START DATASET CONTENT

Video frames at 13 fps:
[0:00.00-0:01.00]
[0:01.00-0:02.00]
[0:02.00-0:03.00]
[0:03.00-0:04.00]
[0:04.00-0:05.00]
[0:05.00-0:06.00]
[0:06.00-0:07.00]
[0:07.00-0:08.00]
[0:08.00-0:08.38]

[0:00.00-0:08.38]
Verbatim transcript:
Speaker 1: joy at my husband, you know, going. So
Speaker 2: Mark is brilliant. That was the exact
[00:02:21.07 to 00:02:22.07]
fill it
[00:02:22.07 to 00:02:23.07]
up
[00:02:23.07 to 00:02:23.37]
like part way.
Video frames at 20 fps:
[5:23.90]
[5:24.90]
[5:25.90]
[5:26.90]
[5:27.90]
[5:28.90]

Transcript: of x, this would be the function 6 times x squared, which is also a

END DATASET CONTENT

> [WHAT YOU NEED TO DO] The answer must be one number: how many lines in the records above contain "Video".

> [OUTPUT FOR THIS TASK] 2